Amid the recent self-congratulatory celebrations of the North Atlantic Treaty Organization’s 70th anniversary, there was no mention one of its strangest policies: the nuclear sharing program that keeps American nuclear bombs in five NATO countries (Belgium, the Netherlands, Germany, Italy and Turkey) and trains host air forces to use them. Thus at Incirlik Air Base in Turkey, about 100 miles from the Syrian border, the United States stores some 20 to 80 B61 nuclear weapons for delivery by Turkish or American aircraft. There is not much comfort in knowing that these weapons are under direct American control in heavily guarded bunkers and are designed to be unusable without the proper codes. It is time to bring them home.
American-Turkish relations are not good and are likely to turn worse. Kurds populate parts of Turkey’s border with Syria and Iraq and have been our close ally in the struggle with the Islamic State, but are regarded by the Turks as secessionists and terrorists. The United States has promised not to abandon the Kurds as it has in the past, but that promise puts the United States’ hopes to stabilize the region on a collision path with Turkey.

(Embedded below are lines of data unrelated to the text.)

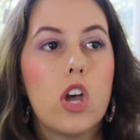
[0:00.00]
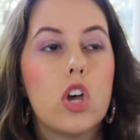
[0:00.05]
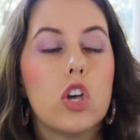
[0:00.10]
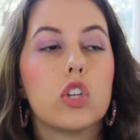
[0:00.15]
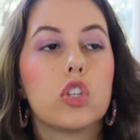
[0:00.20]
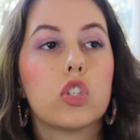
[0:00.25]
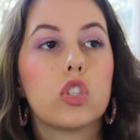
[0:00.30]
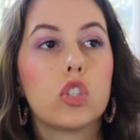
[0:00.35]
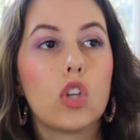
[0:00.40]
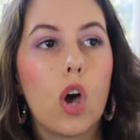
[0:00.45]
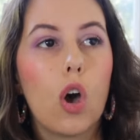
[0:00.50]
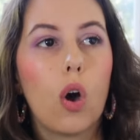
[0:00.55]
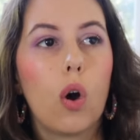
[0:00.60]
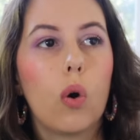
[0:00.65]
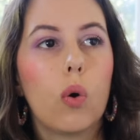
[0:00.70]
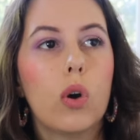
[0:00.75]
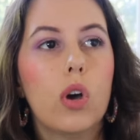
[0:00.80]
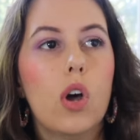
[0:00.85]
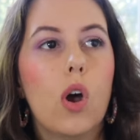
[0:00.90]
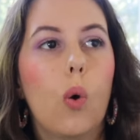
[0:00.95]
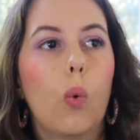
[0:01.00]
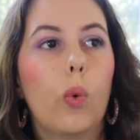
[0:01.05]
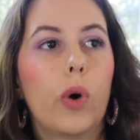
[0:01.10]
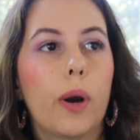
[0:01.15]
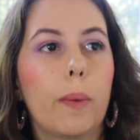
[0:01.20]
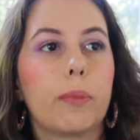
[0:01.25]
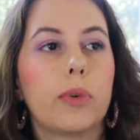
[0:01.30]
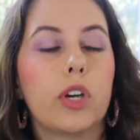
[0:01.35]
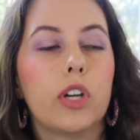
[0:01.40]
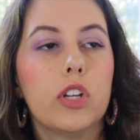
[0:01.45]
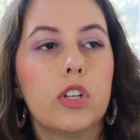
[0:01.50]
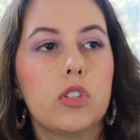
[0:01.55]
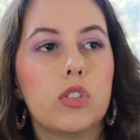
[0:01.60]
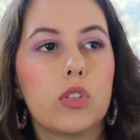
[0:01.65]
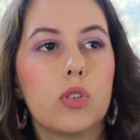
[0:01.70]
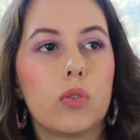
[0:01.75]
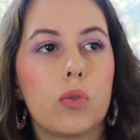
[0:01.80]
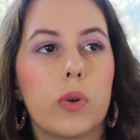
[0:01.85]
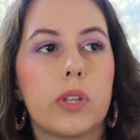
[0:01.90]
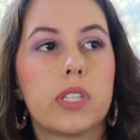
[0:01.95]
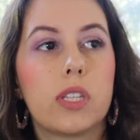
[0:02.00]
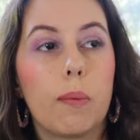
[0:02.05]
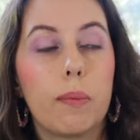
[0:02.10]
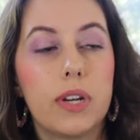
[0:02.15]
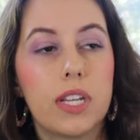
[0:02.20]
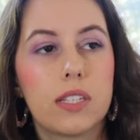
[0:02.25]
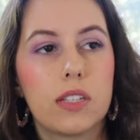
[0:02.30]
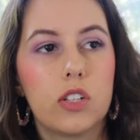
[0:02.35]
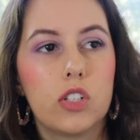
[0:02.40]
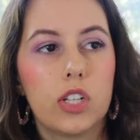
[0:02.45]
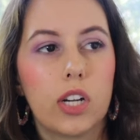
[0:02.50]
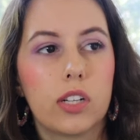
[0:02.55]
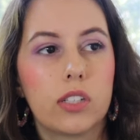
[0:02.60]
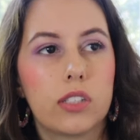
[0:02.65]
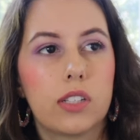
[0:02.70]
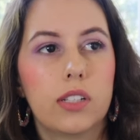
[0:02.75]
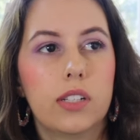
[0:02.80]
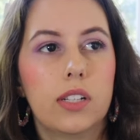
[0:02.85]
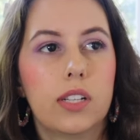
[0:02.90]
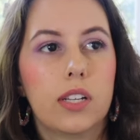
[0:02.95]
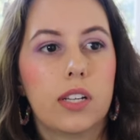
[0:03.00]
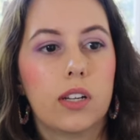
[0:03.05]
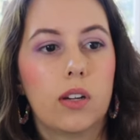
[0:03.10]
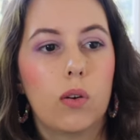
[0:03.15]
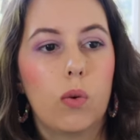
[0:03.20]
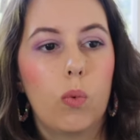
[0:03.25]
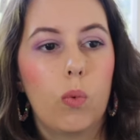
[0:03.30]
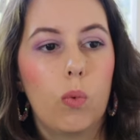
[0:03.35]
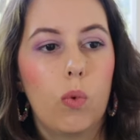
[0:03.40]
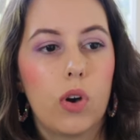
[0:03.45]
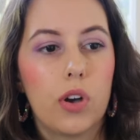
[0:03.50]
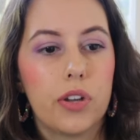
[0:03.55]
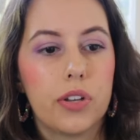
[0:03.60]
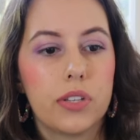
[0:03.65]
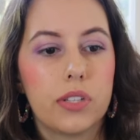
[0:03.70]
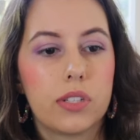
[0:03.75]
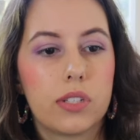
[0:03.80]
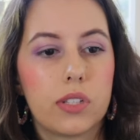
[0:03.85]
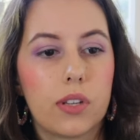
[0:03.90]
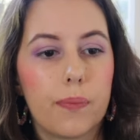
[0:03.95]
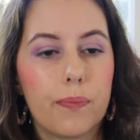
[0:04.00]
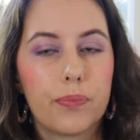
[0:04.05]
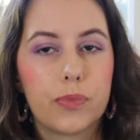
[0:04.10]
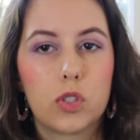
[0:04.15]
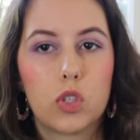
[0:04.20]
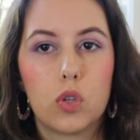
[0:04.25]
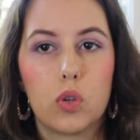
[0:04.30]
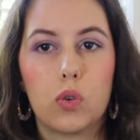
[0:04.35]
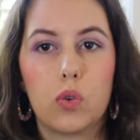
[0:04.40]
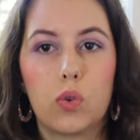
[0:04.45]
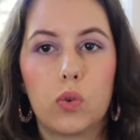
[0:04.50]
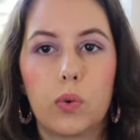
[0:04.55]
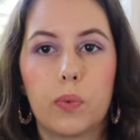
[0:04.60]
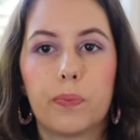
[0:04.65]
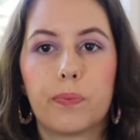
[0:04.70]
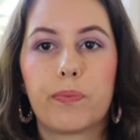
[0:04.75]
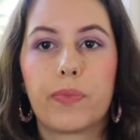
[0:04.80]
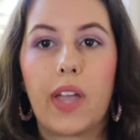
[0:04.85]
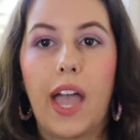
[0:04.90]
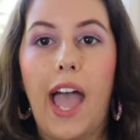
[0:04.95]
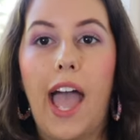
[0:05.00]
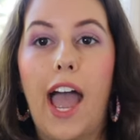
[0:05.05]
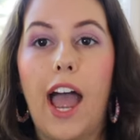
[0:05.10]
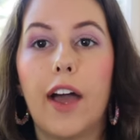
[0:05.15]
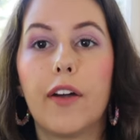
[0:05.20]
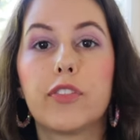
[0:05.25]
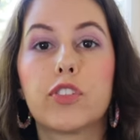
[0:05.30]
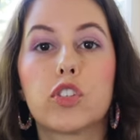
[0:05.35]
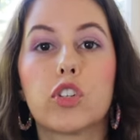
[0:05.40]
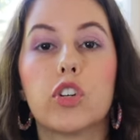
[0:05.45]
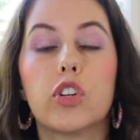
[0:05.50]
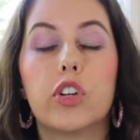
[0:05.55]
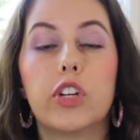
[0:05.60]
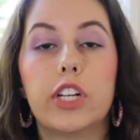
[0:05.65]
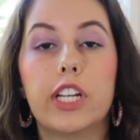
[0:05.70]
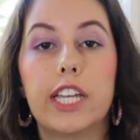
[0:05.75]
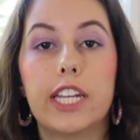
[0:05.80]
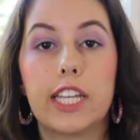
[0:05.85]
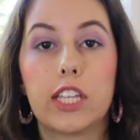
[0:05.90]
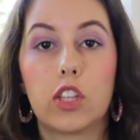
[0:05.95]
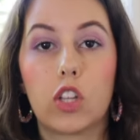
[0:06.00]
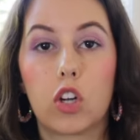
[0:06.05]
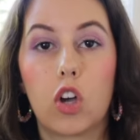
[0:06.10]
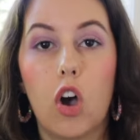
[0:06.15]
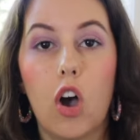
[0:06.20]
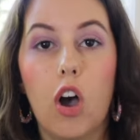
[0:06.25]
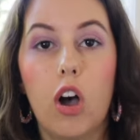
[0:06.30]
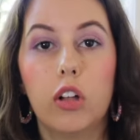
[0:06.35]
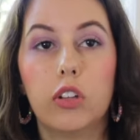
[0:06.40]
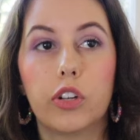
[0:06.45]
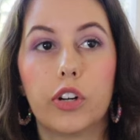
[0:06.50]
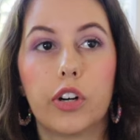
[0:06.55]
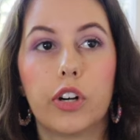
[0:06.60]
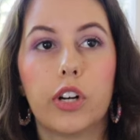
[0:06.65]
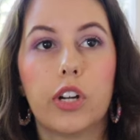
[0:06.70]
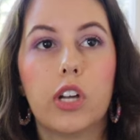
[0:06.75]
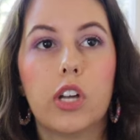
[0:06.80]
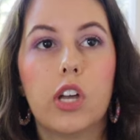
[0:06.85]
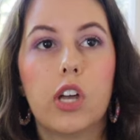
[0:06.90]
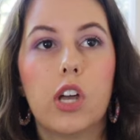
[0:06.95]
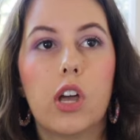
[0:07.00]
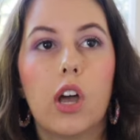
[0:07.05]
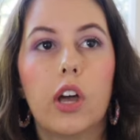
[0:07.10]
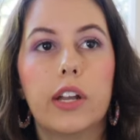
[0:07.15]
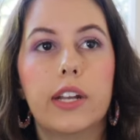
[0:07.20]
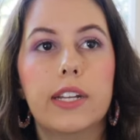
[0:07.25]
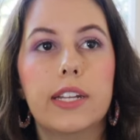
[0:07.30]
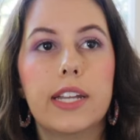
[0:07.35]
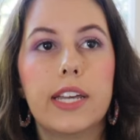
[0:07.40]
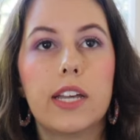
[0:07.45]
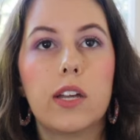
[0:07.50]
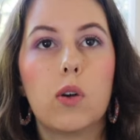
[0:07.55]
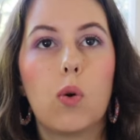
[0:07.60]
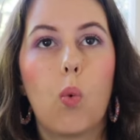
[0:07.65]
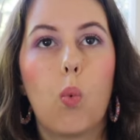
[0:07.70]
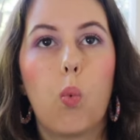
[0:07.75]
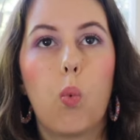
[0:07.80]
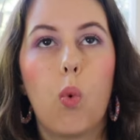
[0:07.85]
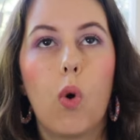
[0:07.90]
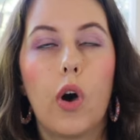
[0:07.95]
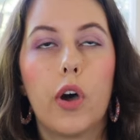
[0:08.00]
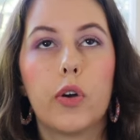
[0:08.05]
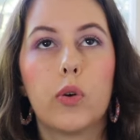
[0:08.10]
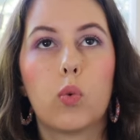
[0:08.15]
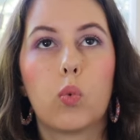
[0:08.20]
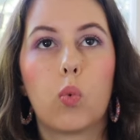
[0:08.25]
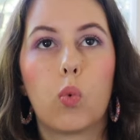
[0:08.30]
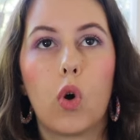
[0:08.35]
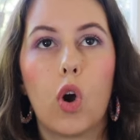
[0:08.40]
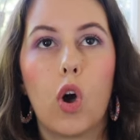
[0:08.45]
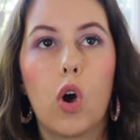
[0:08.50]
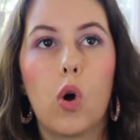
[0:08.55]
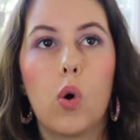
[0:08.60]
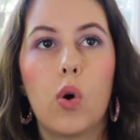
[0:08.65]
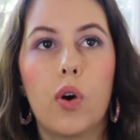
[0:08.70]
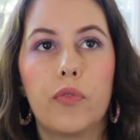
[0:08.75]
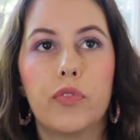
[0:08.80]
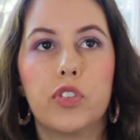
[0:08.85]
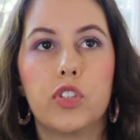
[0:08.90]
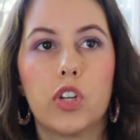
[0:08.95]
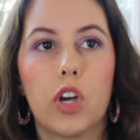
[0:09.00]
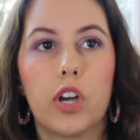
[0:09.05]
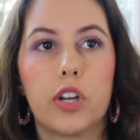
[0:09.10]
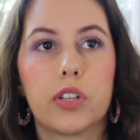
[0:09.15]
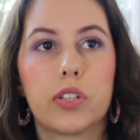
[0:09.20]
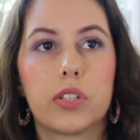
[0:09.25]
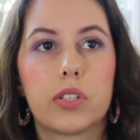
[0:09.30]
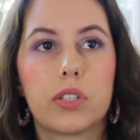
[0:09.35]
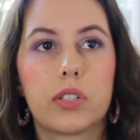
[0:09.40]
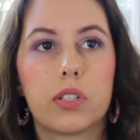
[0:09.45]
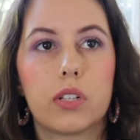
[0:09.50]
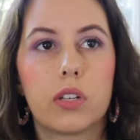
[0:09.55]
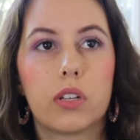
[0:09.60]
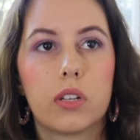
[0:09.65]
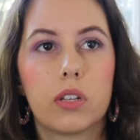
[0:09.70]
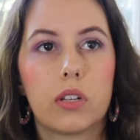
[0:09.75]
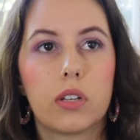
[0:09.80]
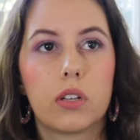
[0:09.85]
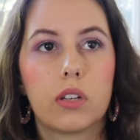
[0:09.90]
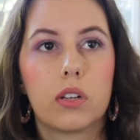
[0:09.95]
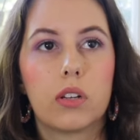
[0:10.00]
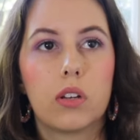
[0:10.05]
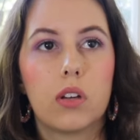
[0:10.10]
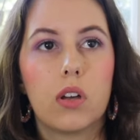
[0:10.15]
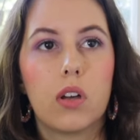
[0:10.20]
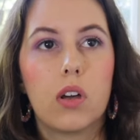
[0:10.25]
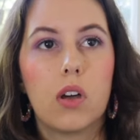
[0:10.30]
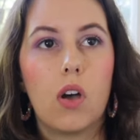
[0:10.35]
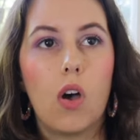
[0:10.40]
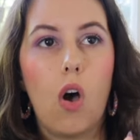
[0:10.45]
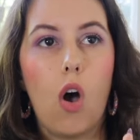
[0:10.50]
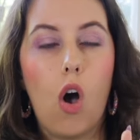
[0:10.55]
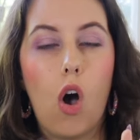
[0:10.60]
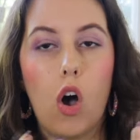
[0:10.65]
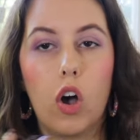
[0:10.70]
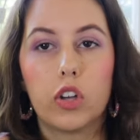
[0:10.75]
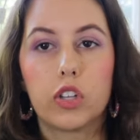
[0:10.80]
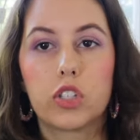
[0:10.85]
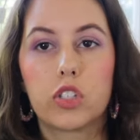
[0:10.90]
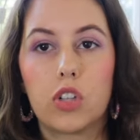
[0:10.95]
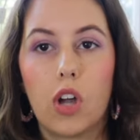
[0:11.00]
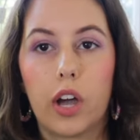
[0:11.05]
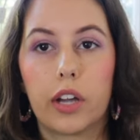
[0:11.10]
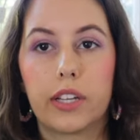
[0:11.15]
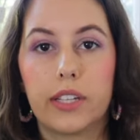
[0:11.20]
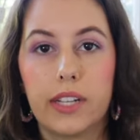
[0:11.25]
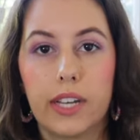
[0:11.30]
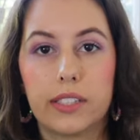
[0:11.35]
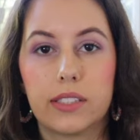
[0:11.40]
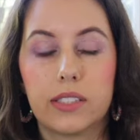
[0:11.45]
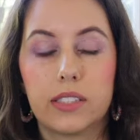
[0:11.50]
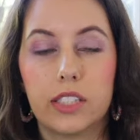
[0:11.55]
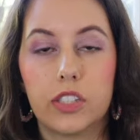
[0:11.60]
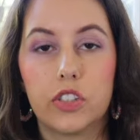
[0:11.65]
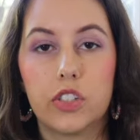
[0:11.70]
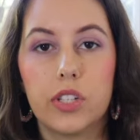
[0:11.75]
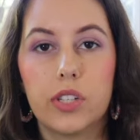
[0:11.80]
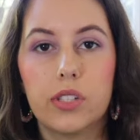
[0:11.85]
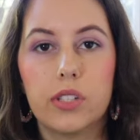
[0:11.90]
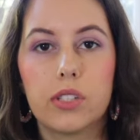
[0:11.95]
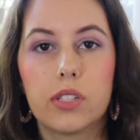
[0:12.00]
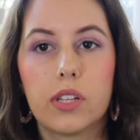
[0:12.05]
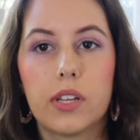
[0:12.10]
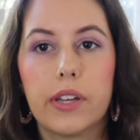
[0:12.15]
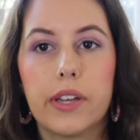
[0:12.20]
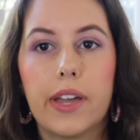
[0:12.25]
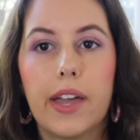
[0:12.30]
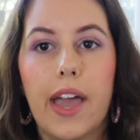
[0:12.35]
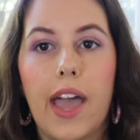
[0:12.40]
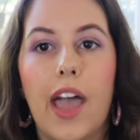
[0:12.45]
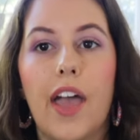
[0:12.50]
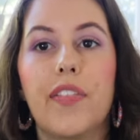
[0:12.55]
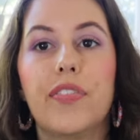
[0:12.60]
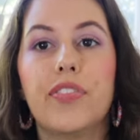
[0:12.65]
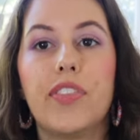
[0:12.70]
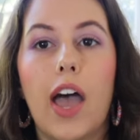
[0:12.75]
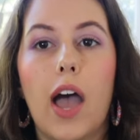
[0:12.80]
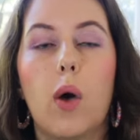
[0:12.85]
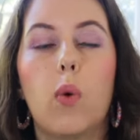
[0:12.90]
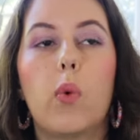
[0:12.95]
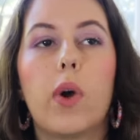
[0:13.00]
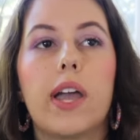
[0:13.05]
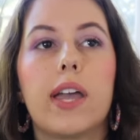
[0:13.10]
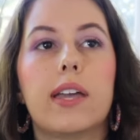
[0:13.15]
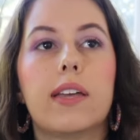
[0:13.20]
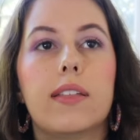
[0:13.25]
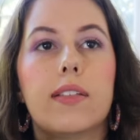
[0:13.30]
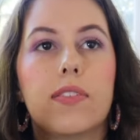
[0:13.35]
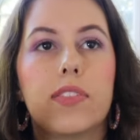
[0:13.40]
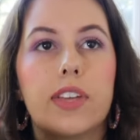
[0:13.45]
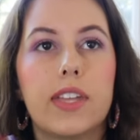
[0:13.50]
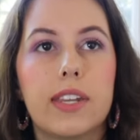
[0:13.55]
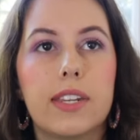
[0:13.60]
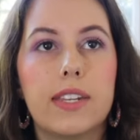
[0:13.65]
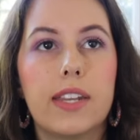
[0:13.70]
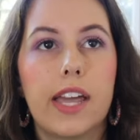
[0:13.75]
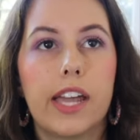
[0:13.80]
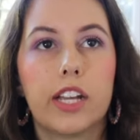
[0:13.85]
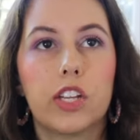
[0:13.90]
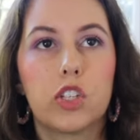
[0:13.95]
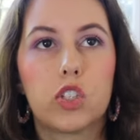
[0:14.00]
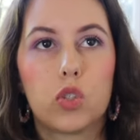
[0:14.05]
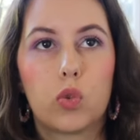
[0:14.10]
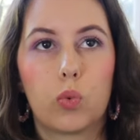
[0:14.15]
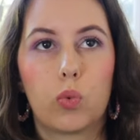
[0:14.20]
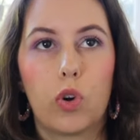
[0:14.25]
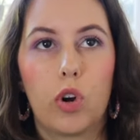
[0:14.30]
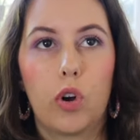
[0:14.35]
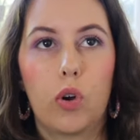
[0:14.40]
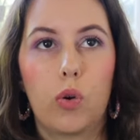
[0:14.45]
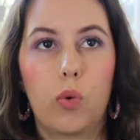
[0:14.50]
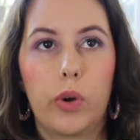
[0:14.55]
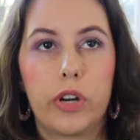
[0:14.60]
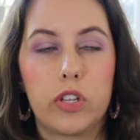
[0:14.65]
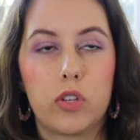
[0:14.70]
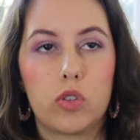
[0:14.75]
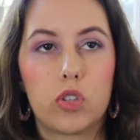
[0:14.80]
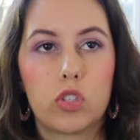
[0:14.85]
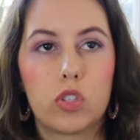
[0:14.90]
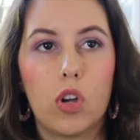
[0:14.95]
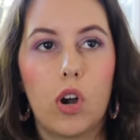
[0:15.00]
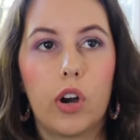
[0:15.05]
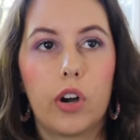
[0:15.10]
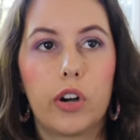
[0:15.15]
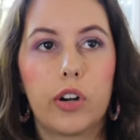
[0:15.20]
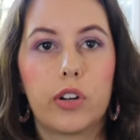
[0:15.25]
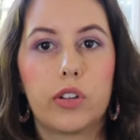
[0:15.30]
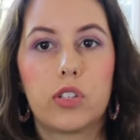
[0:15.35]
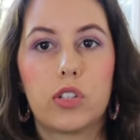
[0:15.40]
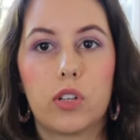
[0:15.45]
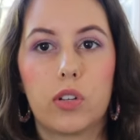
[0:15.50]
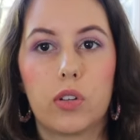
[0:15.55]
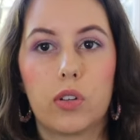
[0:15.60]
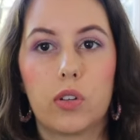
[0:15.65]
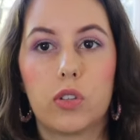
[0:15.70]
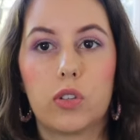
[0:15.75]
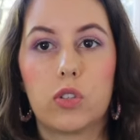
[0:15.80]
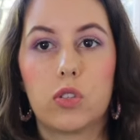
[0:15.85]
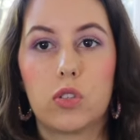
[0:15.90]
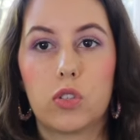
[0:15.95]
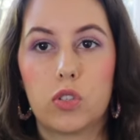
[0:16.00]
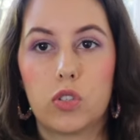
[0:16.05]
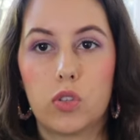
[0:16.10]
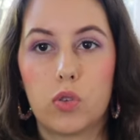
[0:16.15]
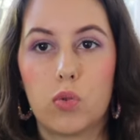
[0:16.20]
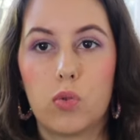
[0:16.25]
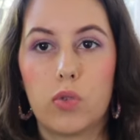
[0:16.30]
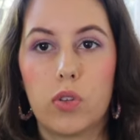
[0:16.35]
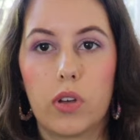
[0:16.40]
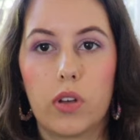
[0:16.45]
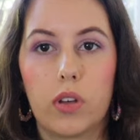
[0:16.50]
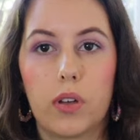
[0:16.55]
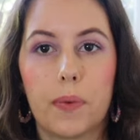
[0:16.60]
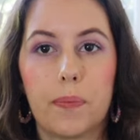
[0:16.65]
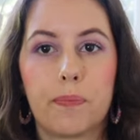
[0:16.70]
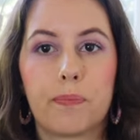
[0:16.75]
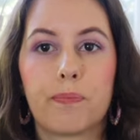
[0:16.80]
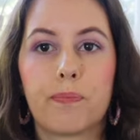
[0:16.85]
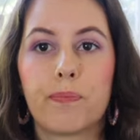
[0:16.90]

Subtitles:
So what I'm gonna do, what somebody suggested, was to, after knitting the collar, knit 1 row of just all stockinette stitches. And that way the next row, when you start to do the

Complicating the relations are Turkey’s attempts to acquire Russian military technology, most notably the S-400 air defense system, while remaining part of United States’ F-35 stealth fighter program. Turkey is an industrial partner in the F-35 program and is scheduled to purchase 100 of the aircraft. The first of Turkey’s F-35s are ready for delivery. But Turkey is also scheduled to receive soon the first components of the Russian S-400 system it has purchased, which American military officials have said is incompatible with Turkish possession of the F-35; The fear is that details of the fighter’s stealth features and performance will be revealed to the Russians who will help maintain the S-400.